Die Weihnachtspause ist vorbei. Zeit für den Uni-Alltag – mit seinen vielen Terminen…

Manche Termine schätze ich besonders. Die meisten haben sich erst im laufenden Semester ergeben: Momentan bin ich Mitglied in zwei (ganz unterschiedlichen) Hauskreisen. Vorzugsweise spät am Abend findet unser Wohnheim-Gebetstreffen statt. Und ich habe eine Zweierschaft begonnen – treffe mich regelmäßig mit einem Kommilitonen zum Quatschen, Austauschen und Beten.

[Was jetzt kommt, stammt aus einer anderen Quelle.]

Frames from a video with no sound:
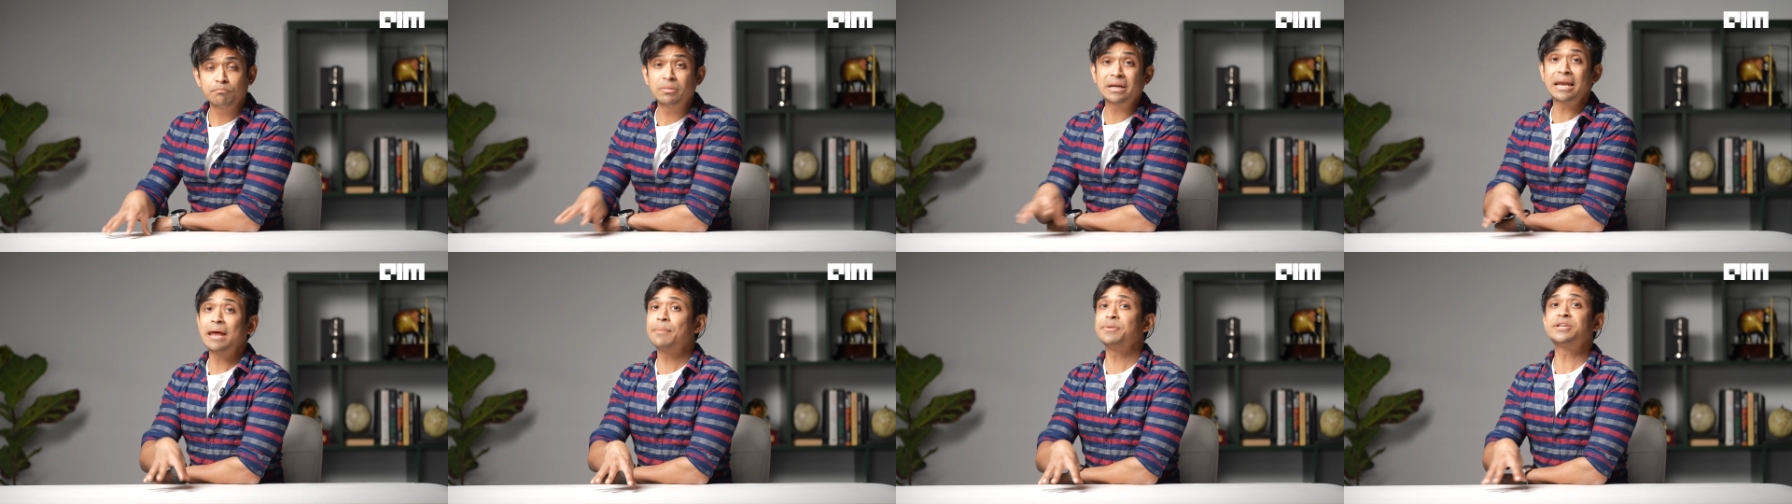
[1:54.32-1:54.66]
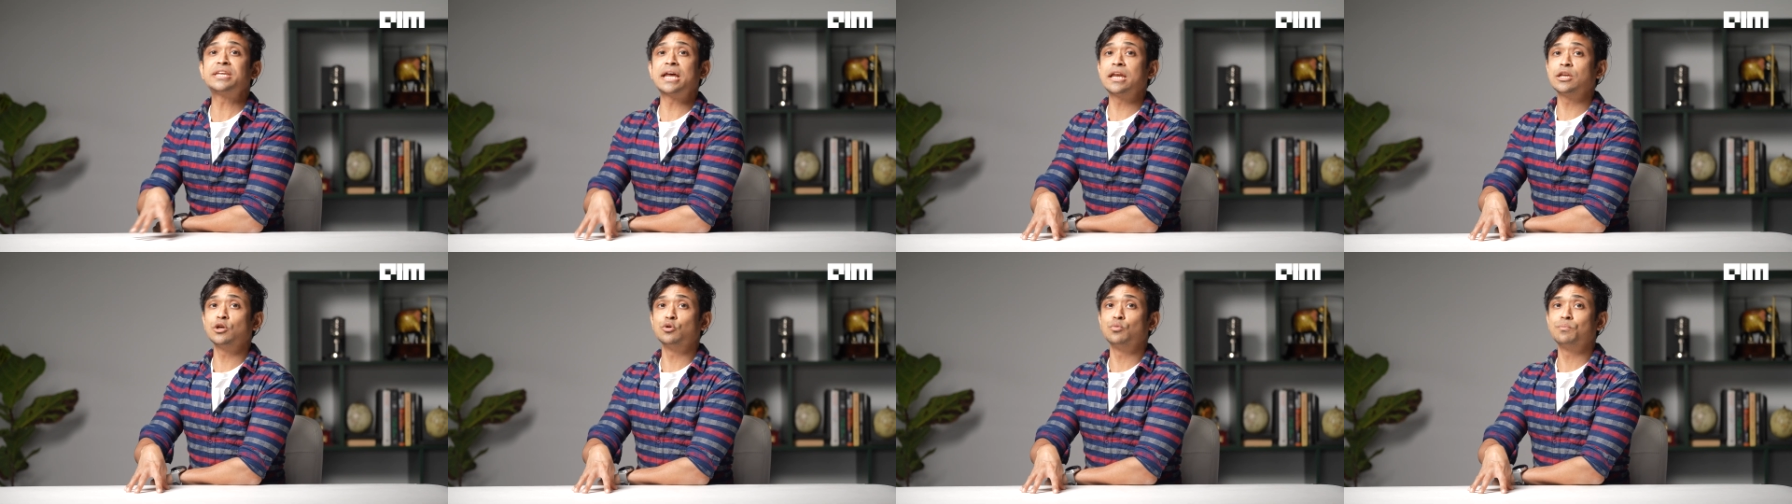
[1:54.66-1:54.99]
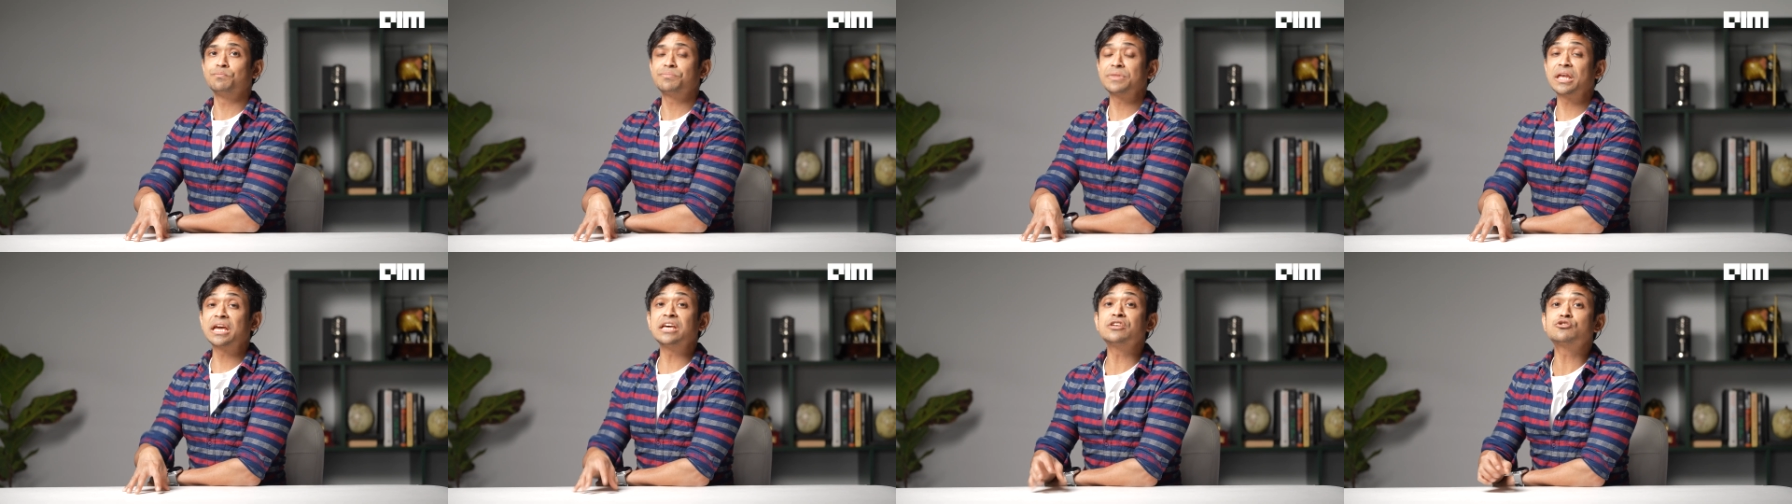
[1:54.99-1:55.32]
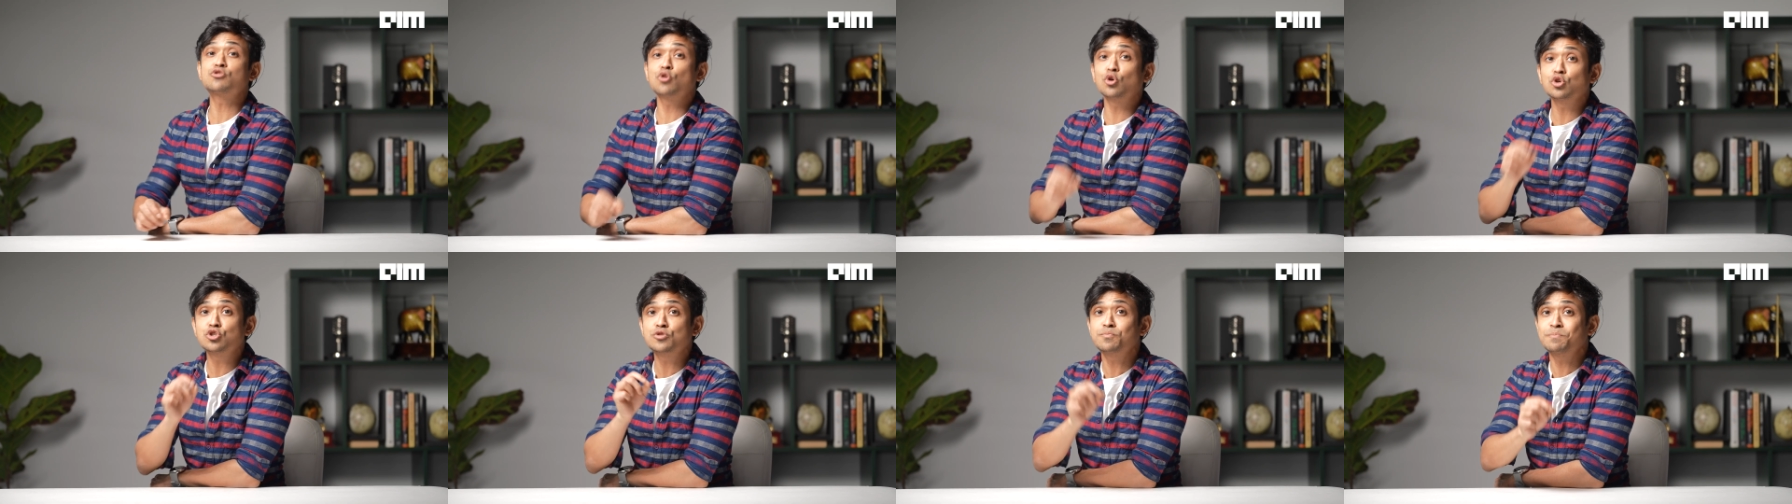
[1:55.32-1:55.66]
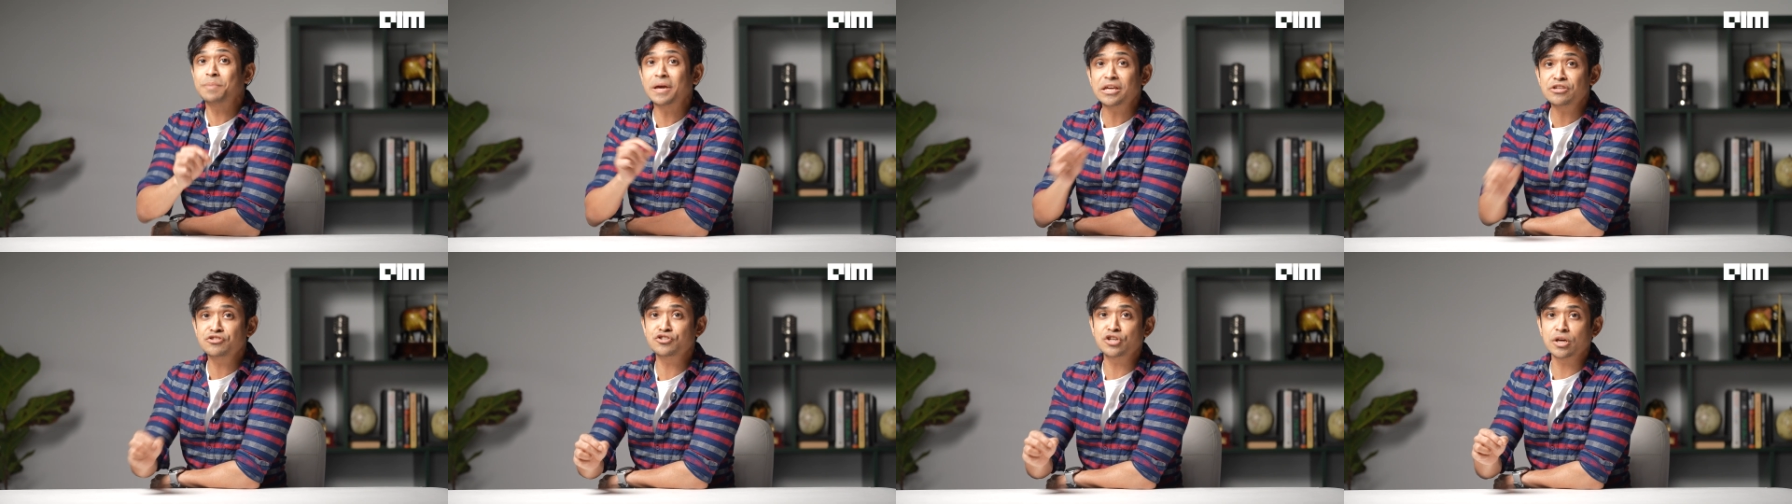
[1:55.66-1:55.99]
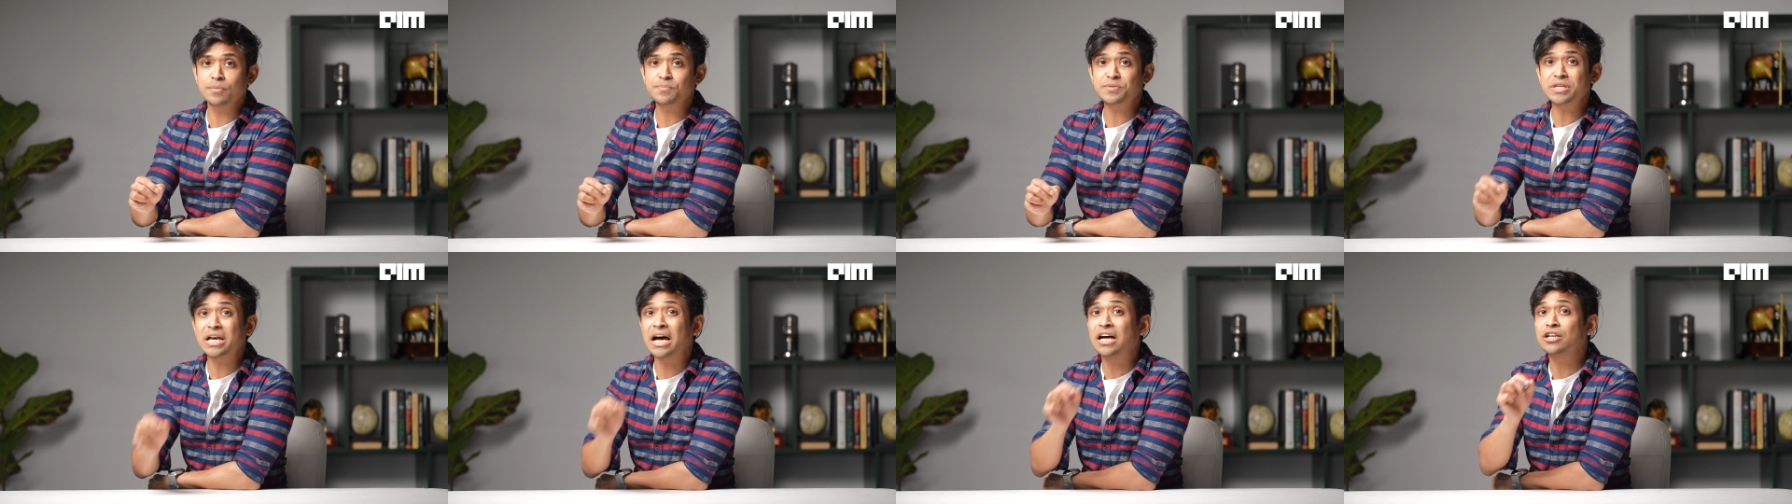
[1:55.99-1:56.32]
But let me tell you, ISRO's space
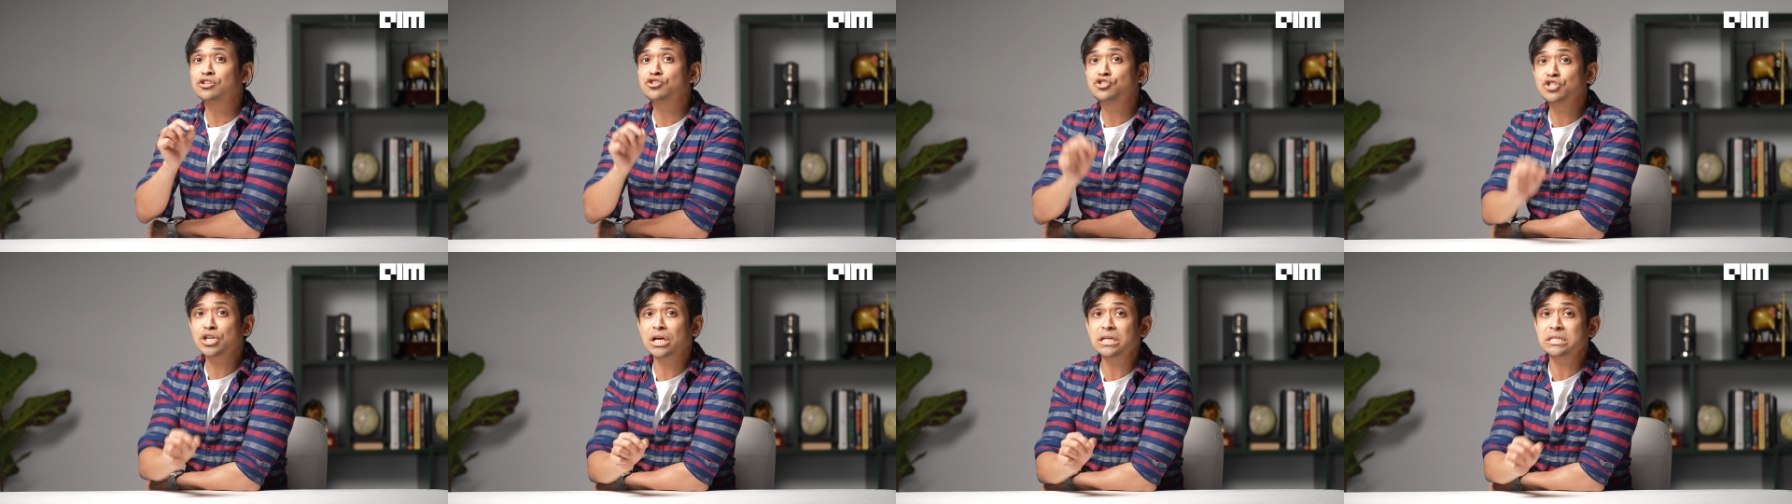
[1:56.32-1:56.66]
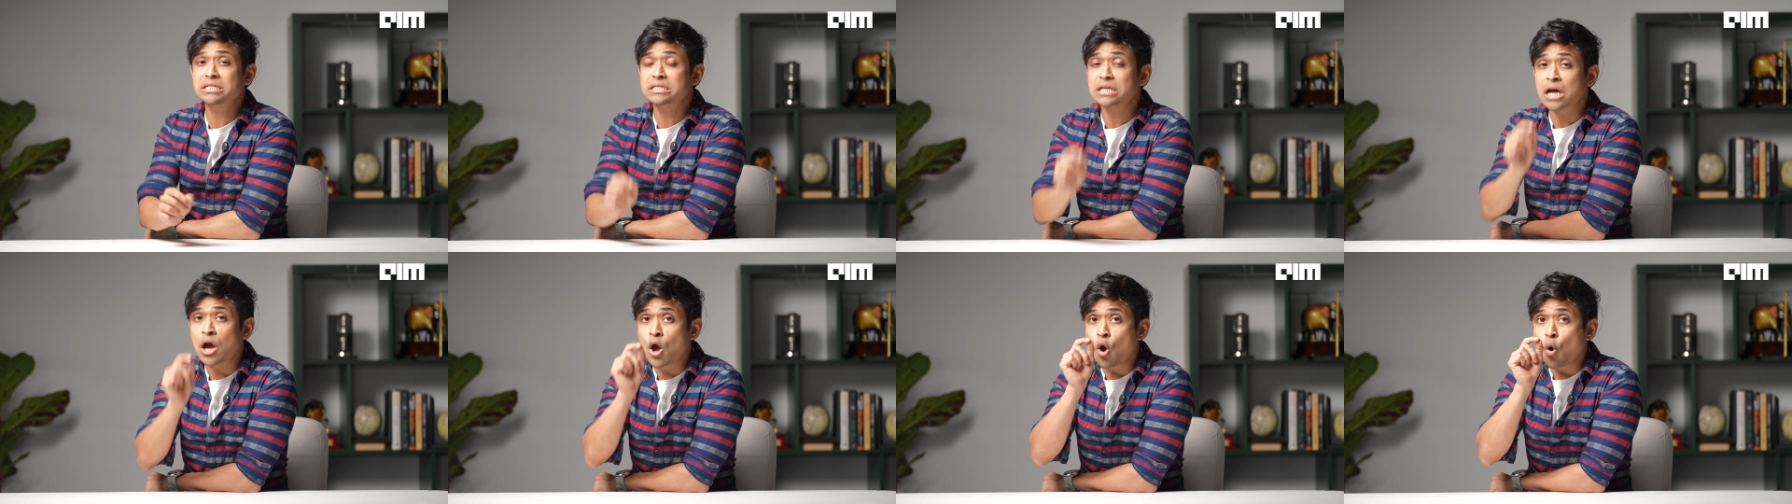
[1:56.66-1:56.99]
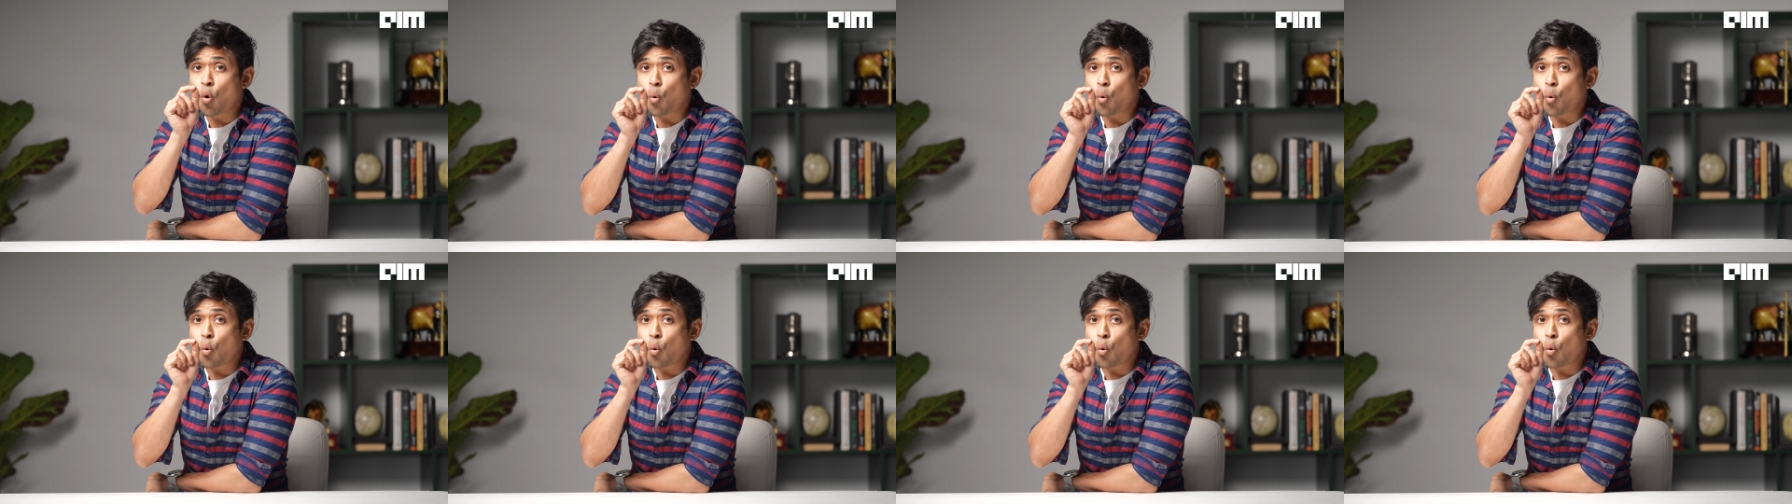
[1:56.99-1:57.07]
chips are just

Ja – auch diese Termine kosten Zeit. Aber sie sind so was wie Tankstellen für mich. Stress beginnt im Kopf – wenn man den zu voll hat, wird es gefährlich… Da tut es gut, ab und zu bewusst abzuschalten.

Ich merke: Ich brauche so was wie »positive Routine«. Alleine gönne ich mir selten genügend Verschnaufpausen. Sogar während der Ferien passiert mir das…

Und ich merke: Ich habe die Gemeinschaft mit anderen nötig. Sich gegenseitig tragen und stärken. Knifflige Fragen aus unterschiedlichen Blickwinkeln angehen. Gemeinsam vor Gott kommen. Anders ausgedrückt: Sich beschenken lassen. Christen haben doch allen Grund dazu!